■ **What you will do**:
Leaving out all pictures, restate word for word the lines from the one with "[1.00-1.20s]" through the last line of the entries.

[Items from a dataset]
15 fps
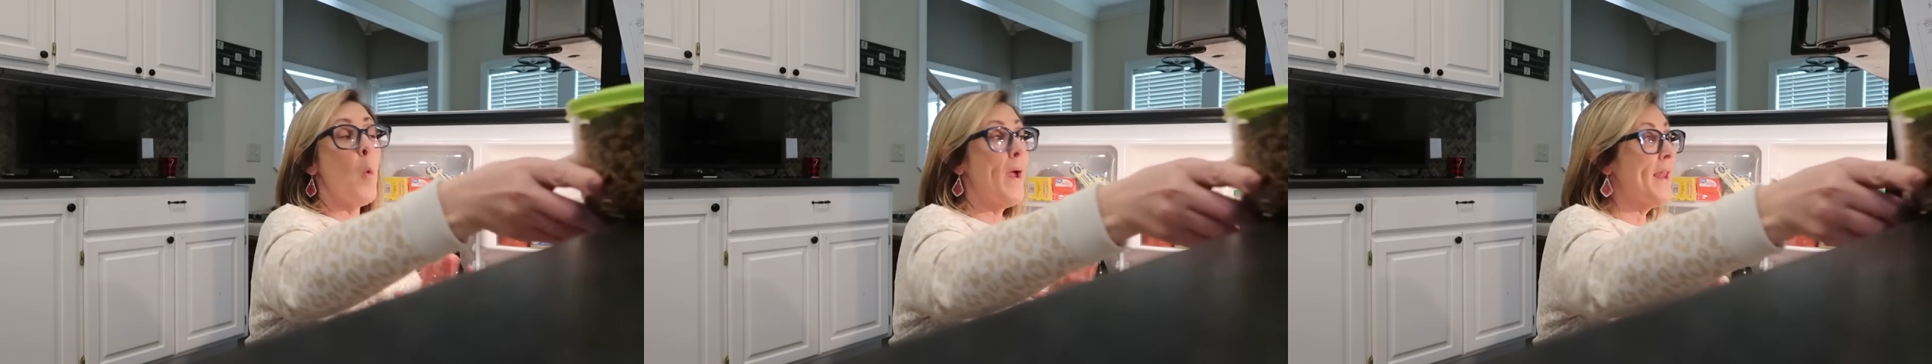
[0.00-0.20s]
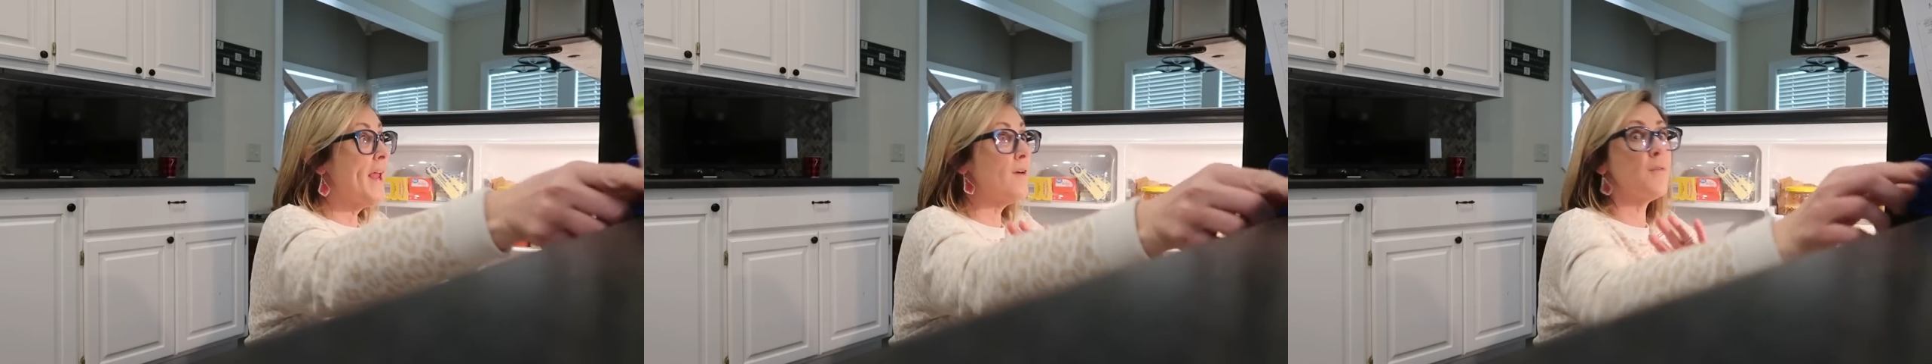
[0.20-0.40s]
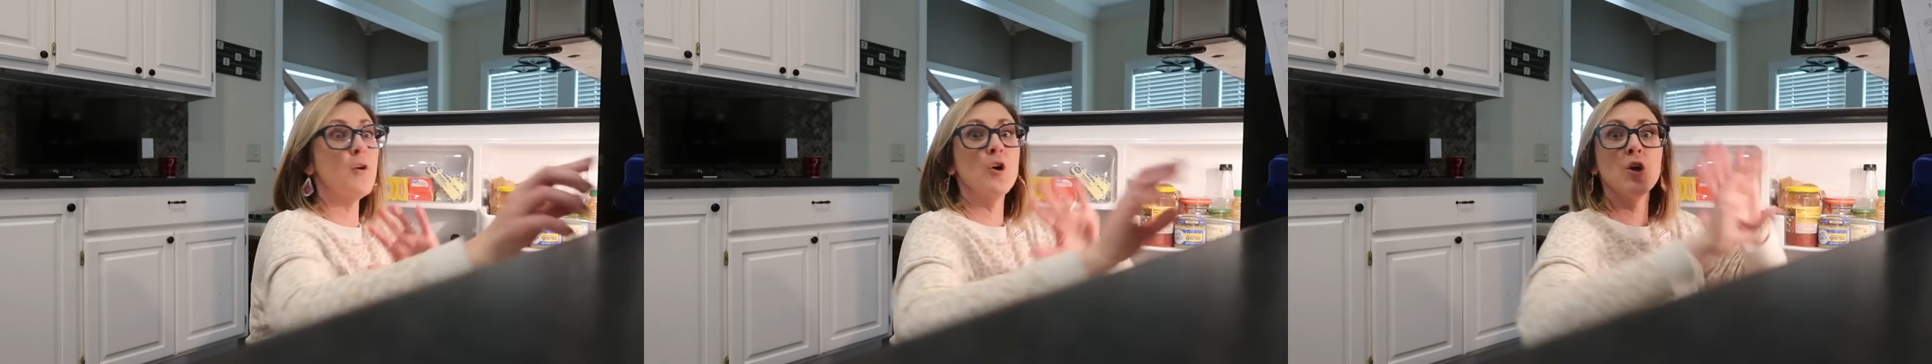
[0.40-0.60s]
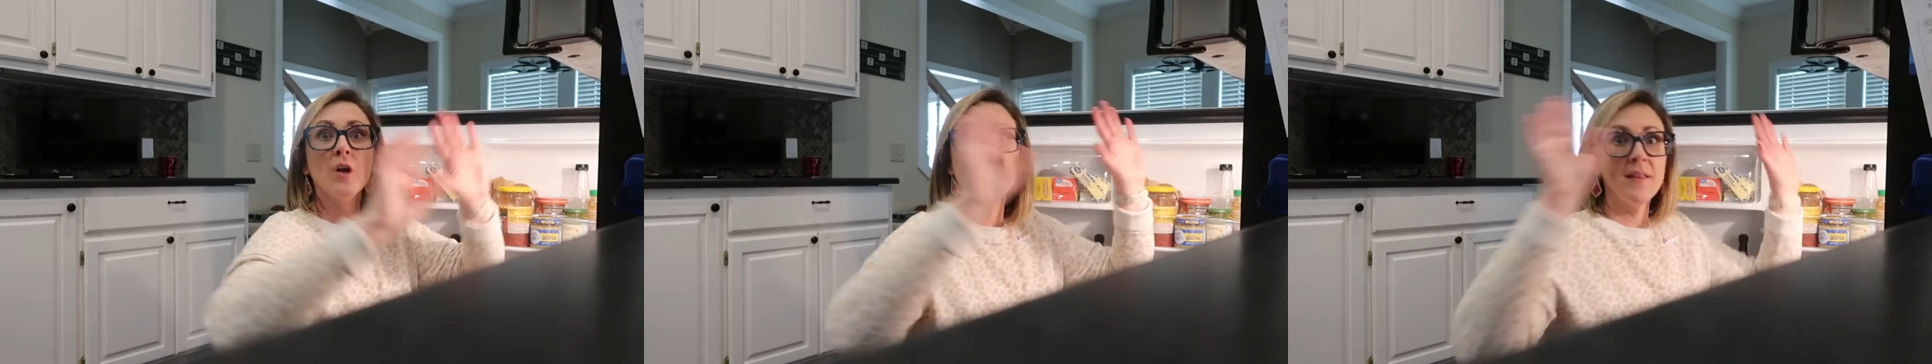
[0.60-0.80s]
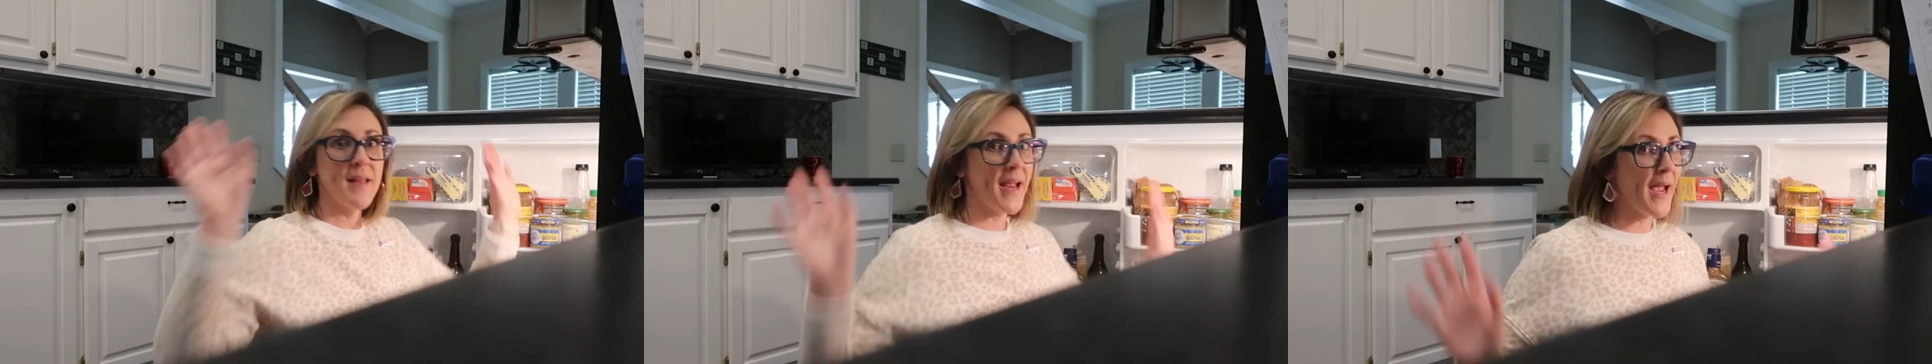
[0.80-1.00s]

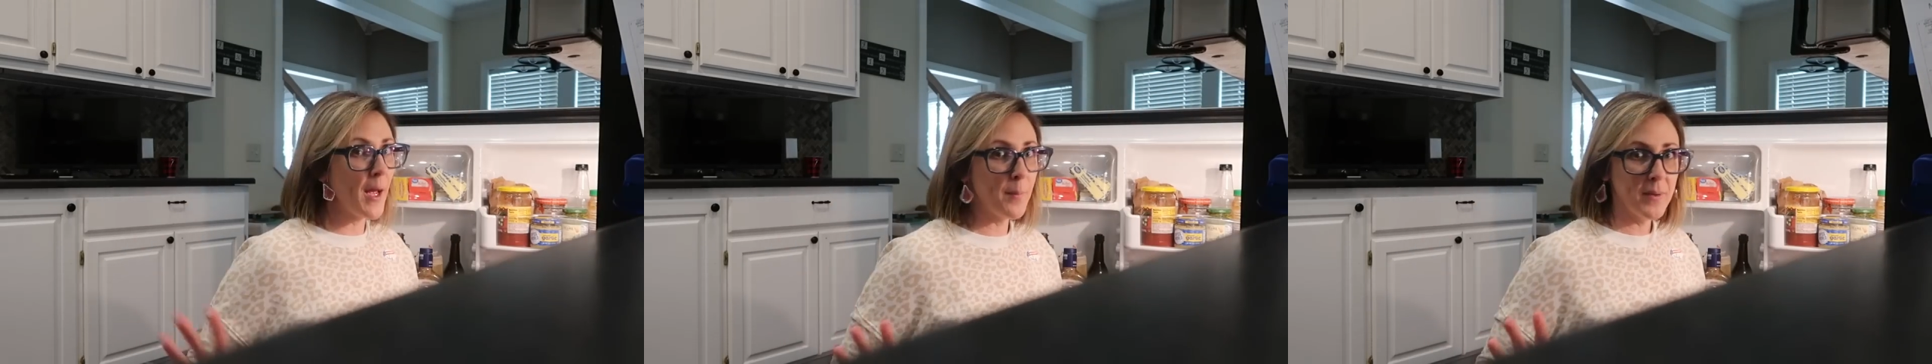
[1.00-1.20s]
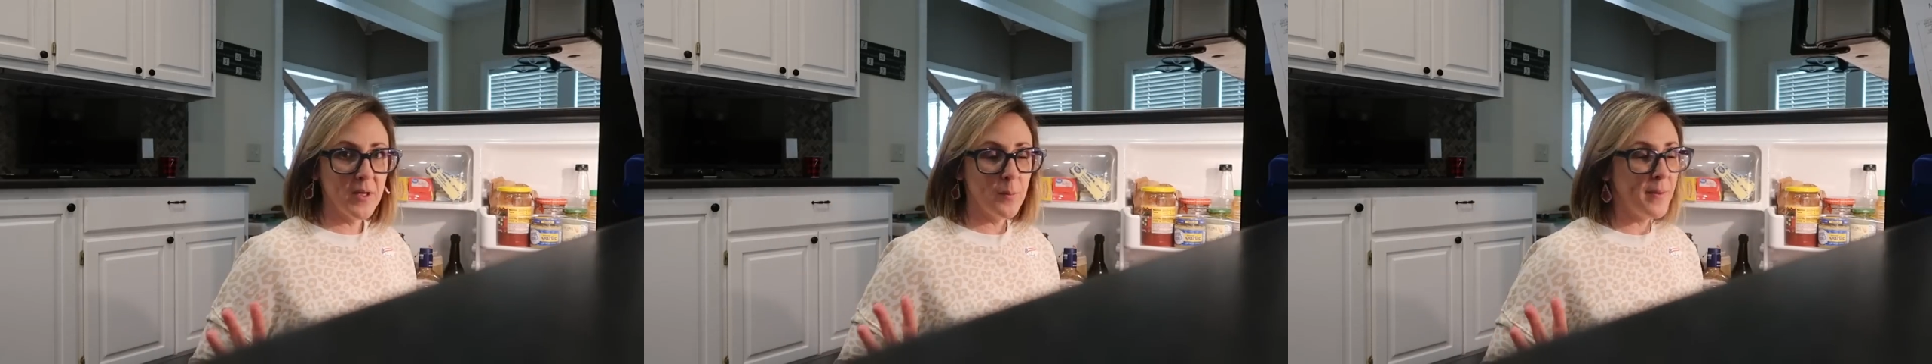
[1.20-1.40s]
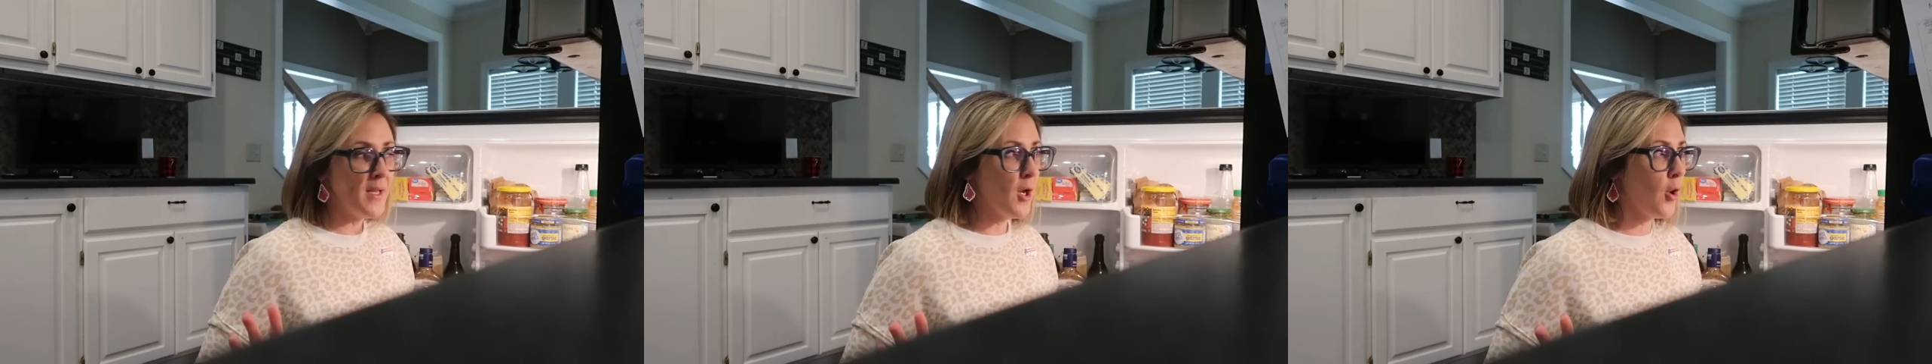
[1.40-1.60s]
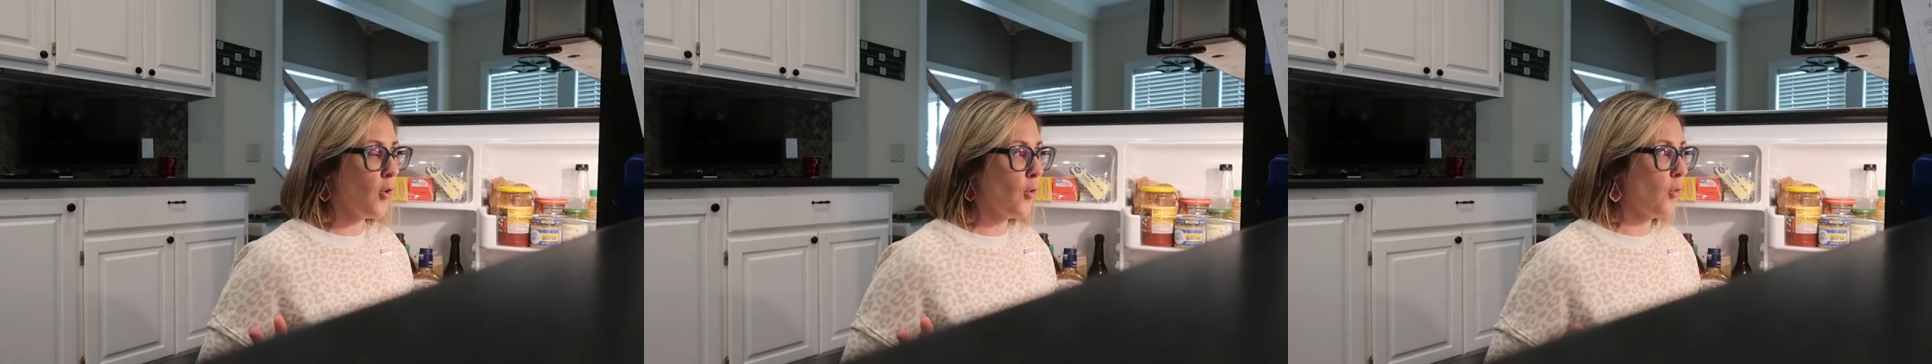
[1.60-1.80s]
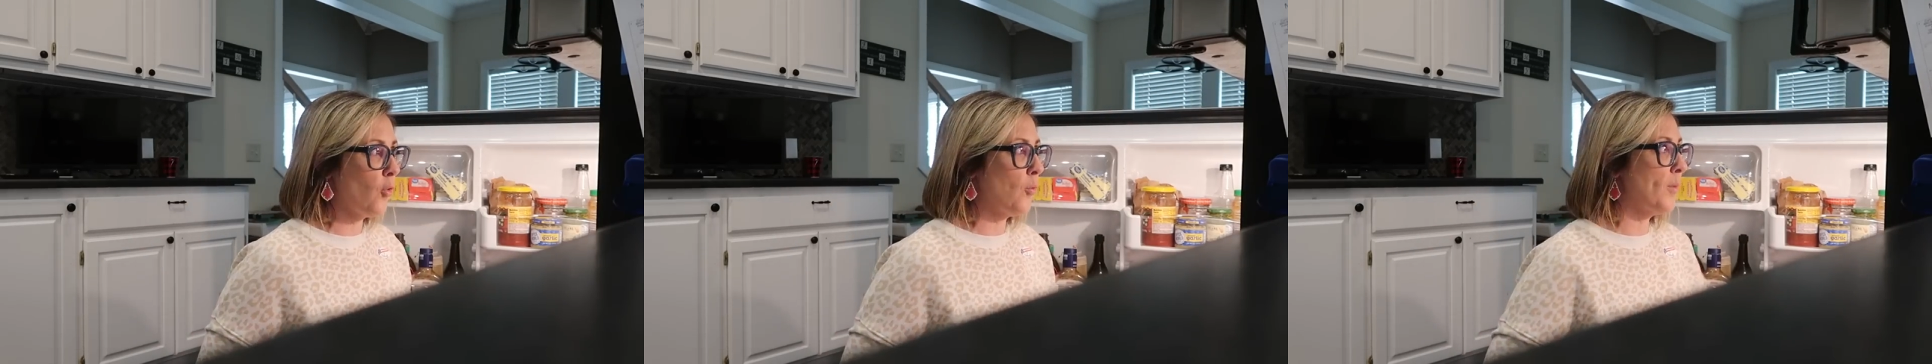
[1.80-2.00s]
whenever they happen to be
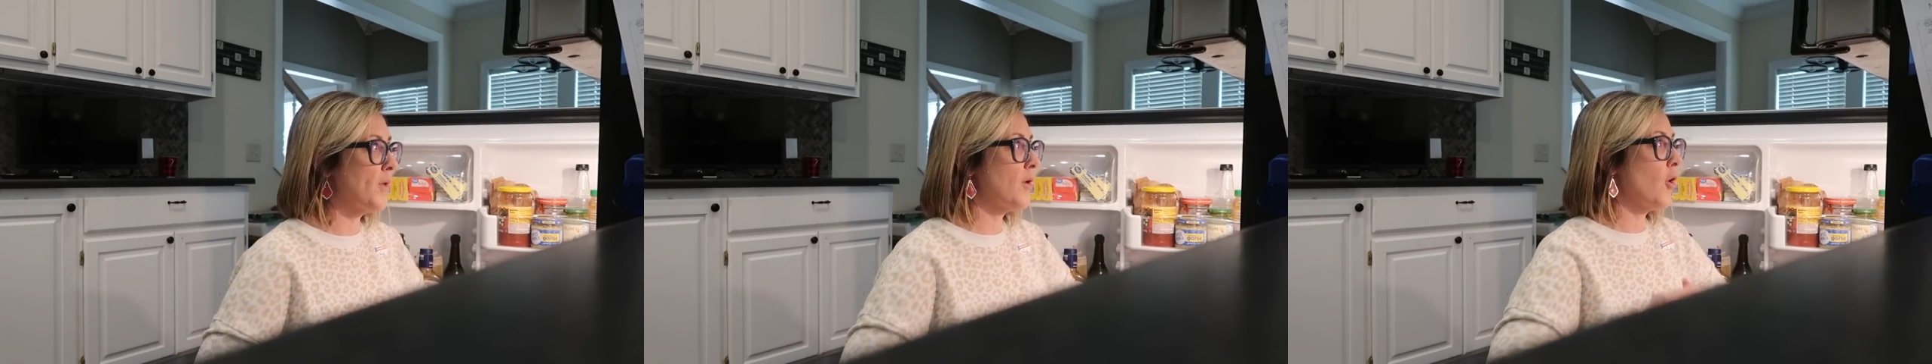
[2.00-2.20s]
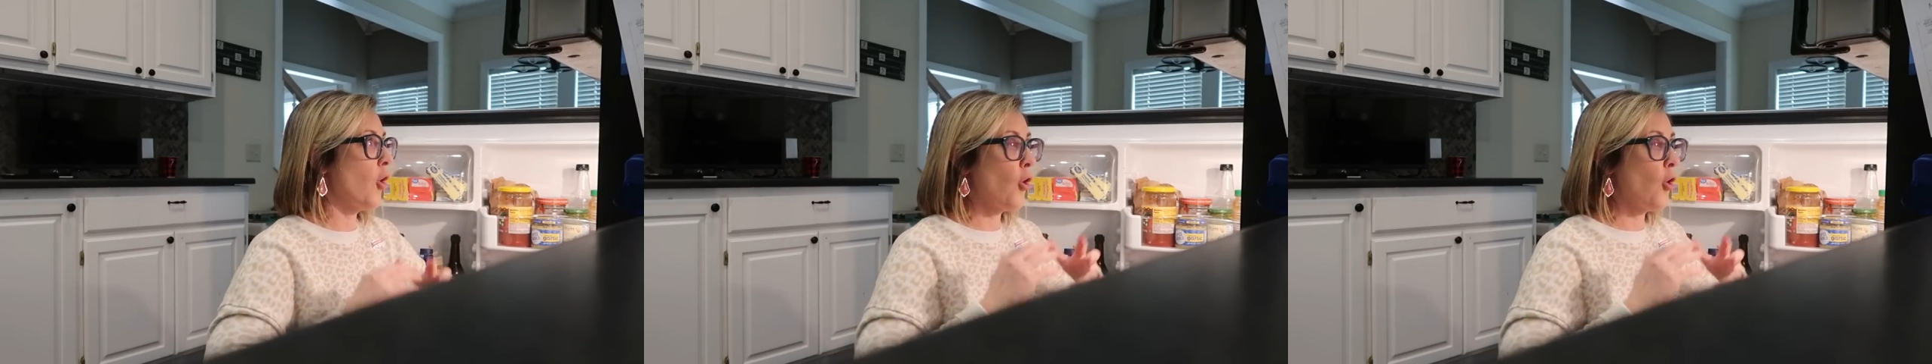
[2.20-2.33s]
home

■ **Problem solution**:
[1.00-1.20s]
[1.20-1.40s]
[1.40-1.60s]
[1.60-1.80s]
[1.80-2.00s]
whenever they happen to be
[2.00-2.20s]
[2.20-2.33s]
home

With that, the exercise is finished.